Given records
- - - -

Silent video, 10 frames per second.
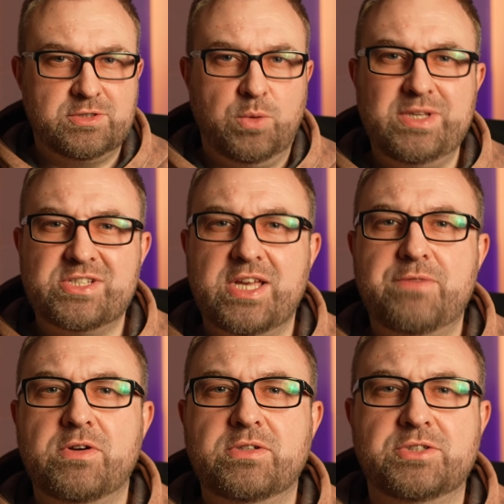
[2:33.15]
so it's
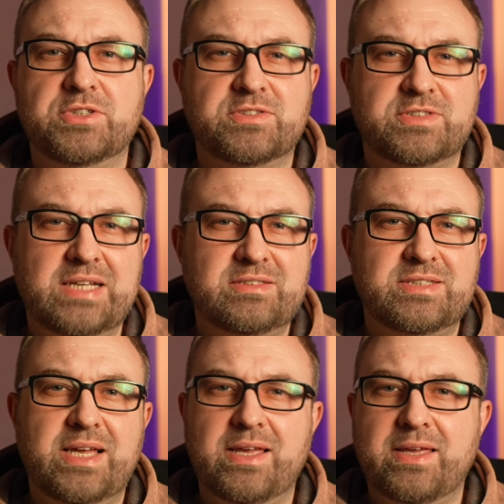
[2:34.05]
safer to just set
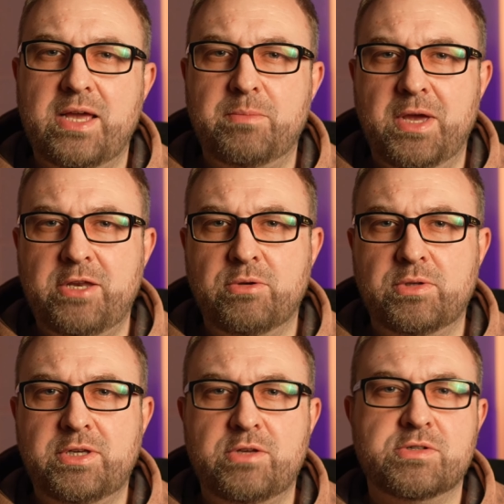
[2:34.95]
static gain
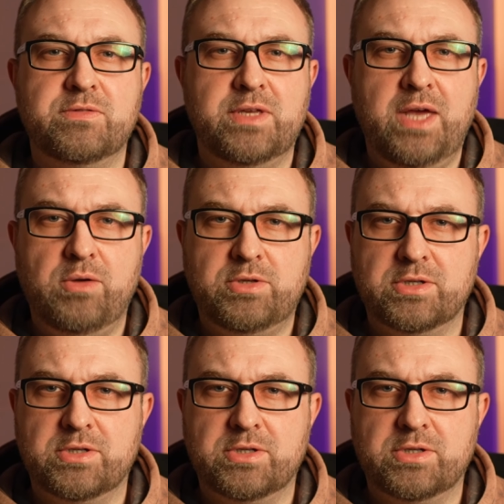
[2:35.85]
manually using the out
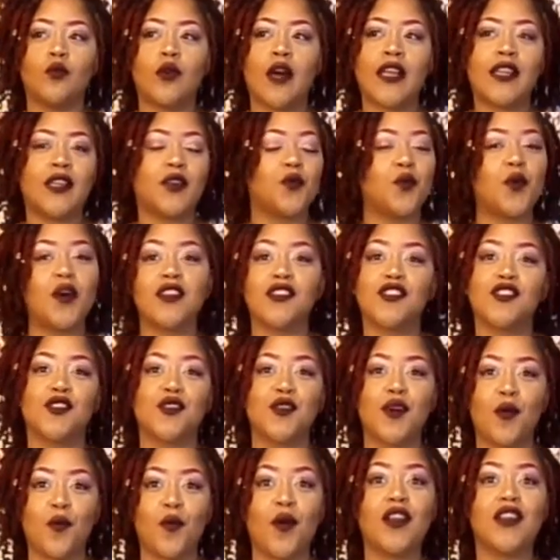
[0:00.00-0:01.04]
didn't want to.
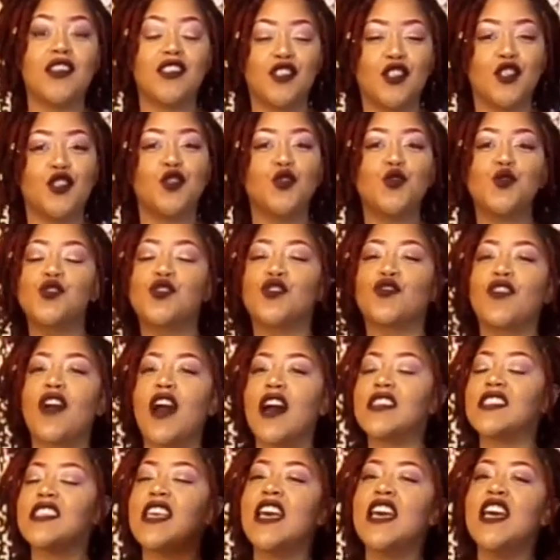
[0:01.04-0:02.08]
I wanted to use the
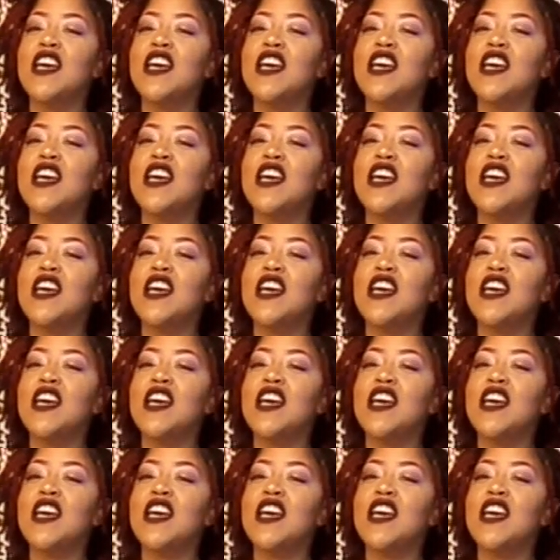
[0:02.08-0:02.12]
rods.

- - - -

Exercise description
Without the pictures, restate each entry exactly.

Response box
Silent video, 10 frames per second.
[2:33.15]
so it's
[2:34.05]
safer to just set
[2:34.95]
static gain
[2:35.85]
manually using the out
[0:00.00-0:01.04]
didn't want to.
[0:01.04-0:02.08]
I wanted to use the
[0:02.08-0:02.12]
rods.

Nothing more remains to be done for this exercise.